Novel radiochemical and biological characterization of 99mTc-histamine as a model for brain imaging

Abstract

Histamine was successfully labeled with technetium-99 m (99mTc). The studied reaction parameters included substrate concentration, reducing agent concentration, pH of the reaction mixture, reaction time, in vitro stability of the 99mTc-histamine, and biodistribution in experimental animals. Accurately weighed 3 mg histamine was dissolved and transferred to an evacuated penicillin vial. Exactly 50 μg SnCl2 dihydrate was added and the pH of the mixture was adjusted to 4 using 0.1N HCl, then the volume of the mixture was adjusted to one ml by N2-purged distilled water.

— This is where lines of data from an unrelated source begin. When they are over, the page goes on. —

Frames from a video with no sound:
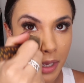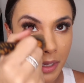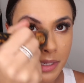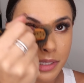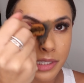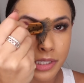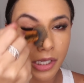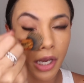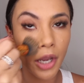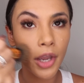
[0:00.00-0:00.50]

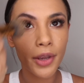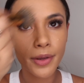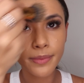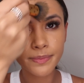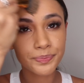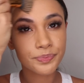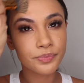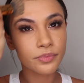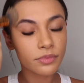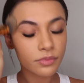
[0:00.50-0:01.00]
So
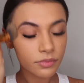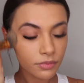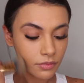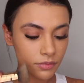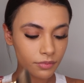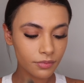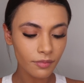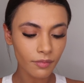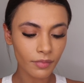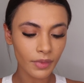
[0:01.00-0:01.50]

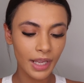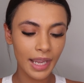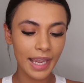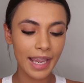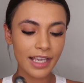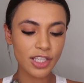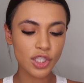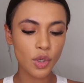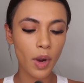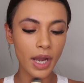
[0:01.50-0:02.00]
it
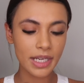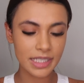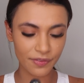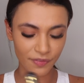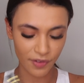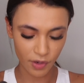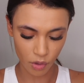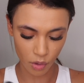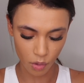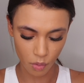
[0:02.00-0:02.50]
is quite a
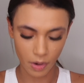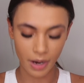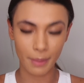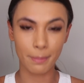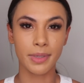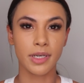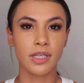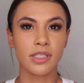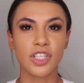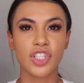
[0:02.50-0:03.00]
difficult one
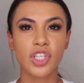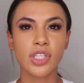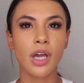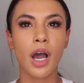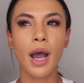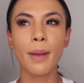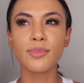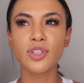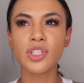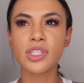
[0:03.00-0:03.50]
because
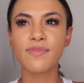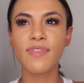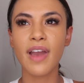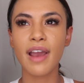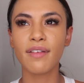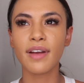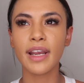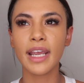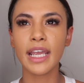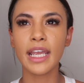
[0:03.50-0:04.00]
I'm just
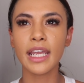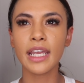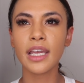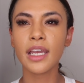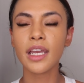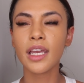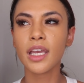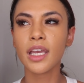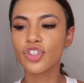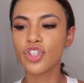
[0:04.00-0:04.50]
very
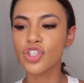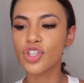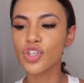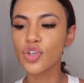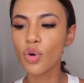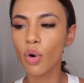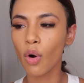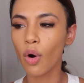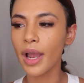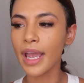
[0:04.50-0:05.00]

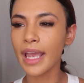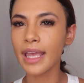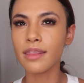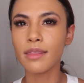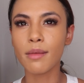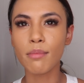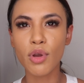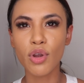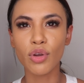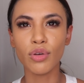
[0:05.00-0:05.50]
not in
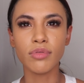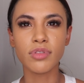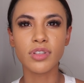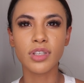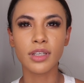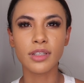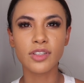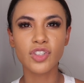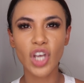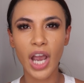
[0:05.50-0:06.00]
the mood
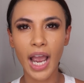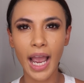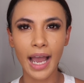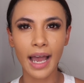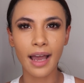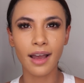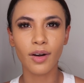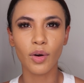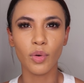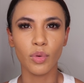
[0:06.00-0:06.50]
to
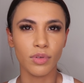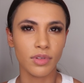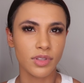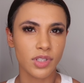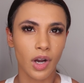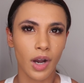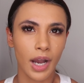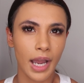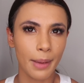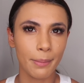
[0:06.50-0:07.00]
chat all the
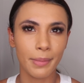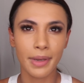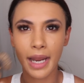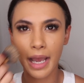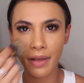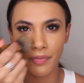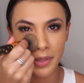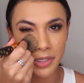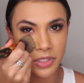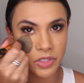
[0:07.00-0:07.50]
time and
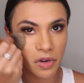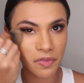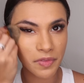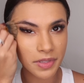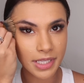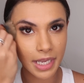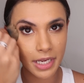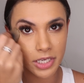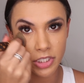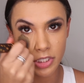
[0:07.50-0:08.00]
have these
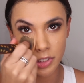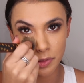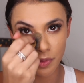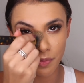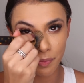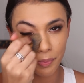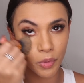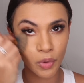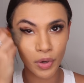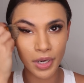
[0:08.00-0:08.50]
conversations
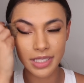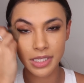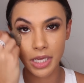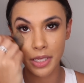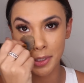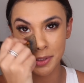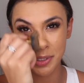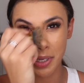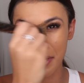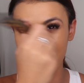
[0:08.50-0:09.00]
with boys like
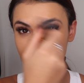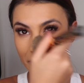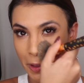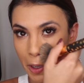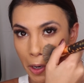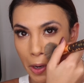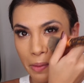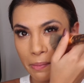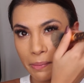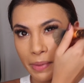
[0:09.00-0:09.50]
that don't even
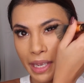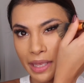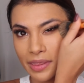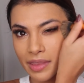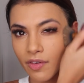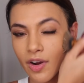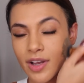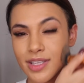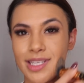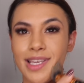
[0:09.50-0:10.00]
know me and
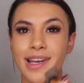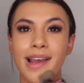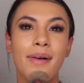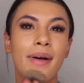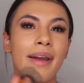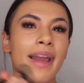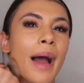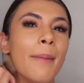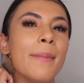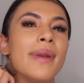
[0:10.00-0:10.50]
they're asking how I
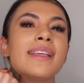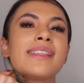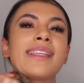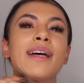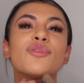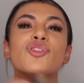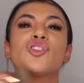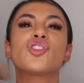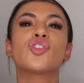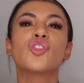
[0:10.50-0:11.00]
am, and it
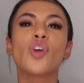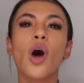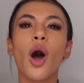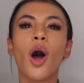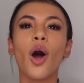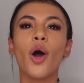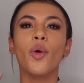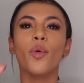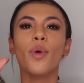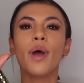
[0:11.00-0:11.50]
sounds
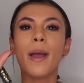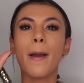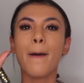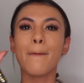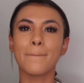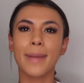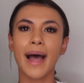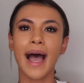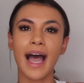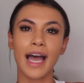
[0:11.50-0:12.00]
so
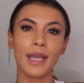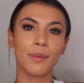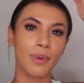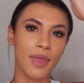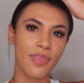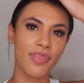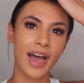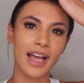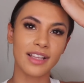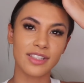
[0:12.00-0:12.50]
bad,
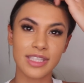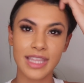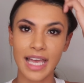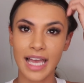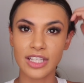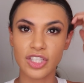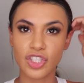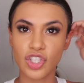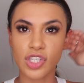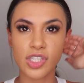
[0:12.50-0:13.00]
but
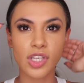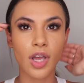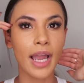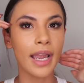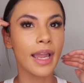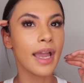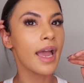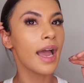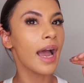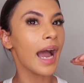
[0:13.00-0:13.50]
that's just like
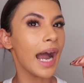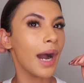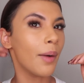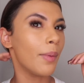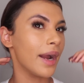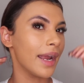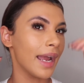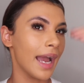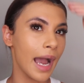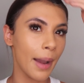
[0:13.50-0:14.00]
how
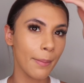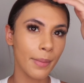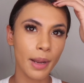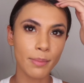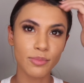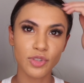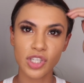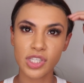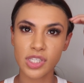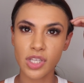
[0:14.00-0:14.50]
I am. And I'm
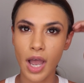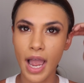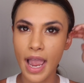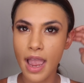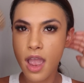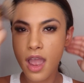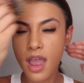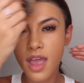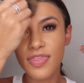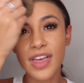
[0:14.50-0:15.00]
just like,
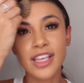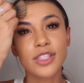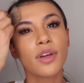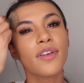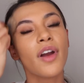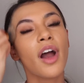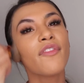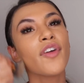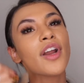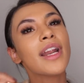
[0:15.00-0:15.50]
that's why
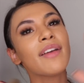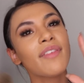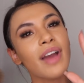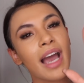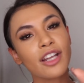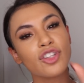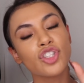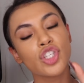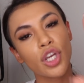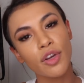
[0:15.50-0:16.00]
I've only ever
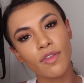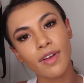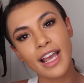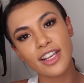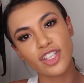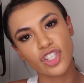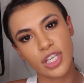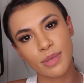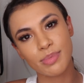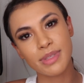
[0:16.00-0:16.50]
had 2
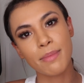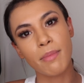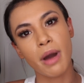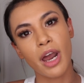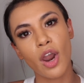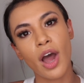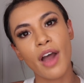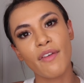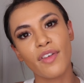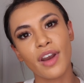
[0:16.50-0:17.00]
relationships in my
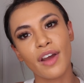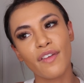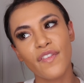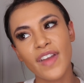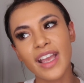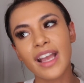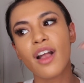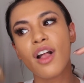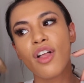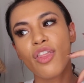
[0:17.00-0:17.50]
life, and I
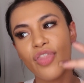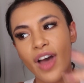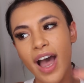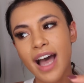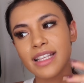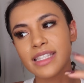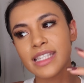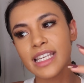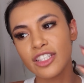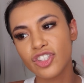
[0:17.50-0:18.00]
think
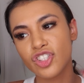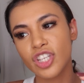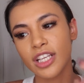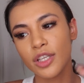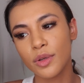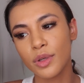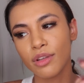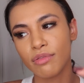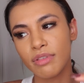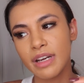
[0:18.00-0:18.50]
that is
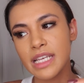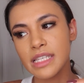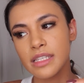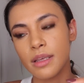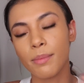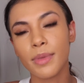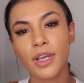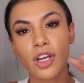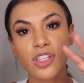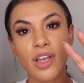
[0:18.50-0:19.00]
genuinely the reason,
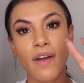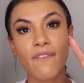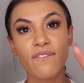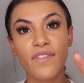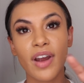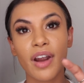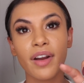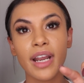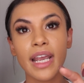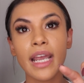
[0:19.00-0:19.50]
because I'm
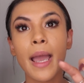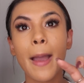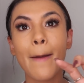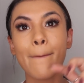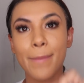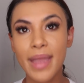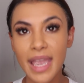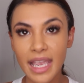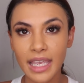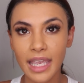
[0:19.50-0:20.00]
very
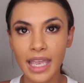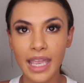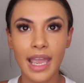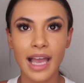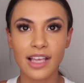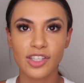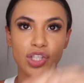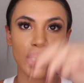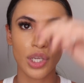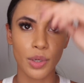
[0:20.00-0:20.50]
picky
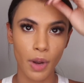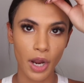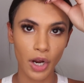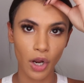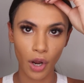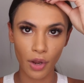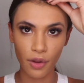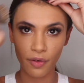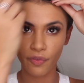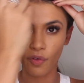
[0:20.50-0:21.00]
as to who I
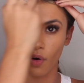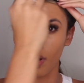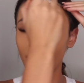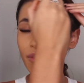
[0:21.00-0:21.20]
go for.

One ml of freshly eluted 99mTcO4- (~ 400MBq) was added to the above mixture. The reaction mixture was vigorously shaken and allowed to react at room temperature for sufficient time to complete the reaction The complex gives a maximum labeling yield of 98.0% ± 0.34%, and maintained stability throughout the working period (6 h). Biodistribution investigation showed that the maximum uptake of the 99mTc-histamine in the brain was 7.1% ± 0.12% of the injected activity/g tissue organ, at 5 min post-injection. The clearance from the mice appeared to proceed via the circulation mainly through the kidneys and urine (approximately 37.8% of the injected dose at 2 h after injection of the tracer). Brain uptake of 99mTc-histamine is higher than that of (99mTc-ECD and 99mTc-HMPAO) therefore 99mTc-histamine could be used for brain single-photon emission computed tomography (SPECT). Furthermore, 99mTc-histamine could be considered as a novel radiopharmaceutical for brain imaging.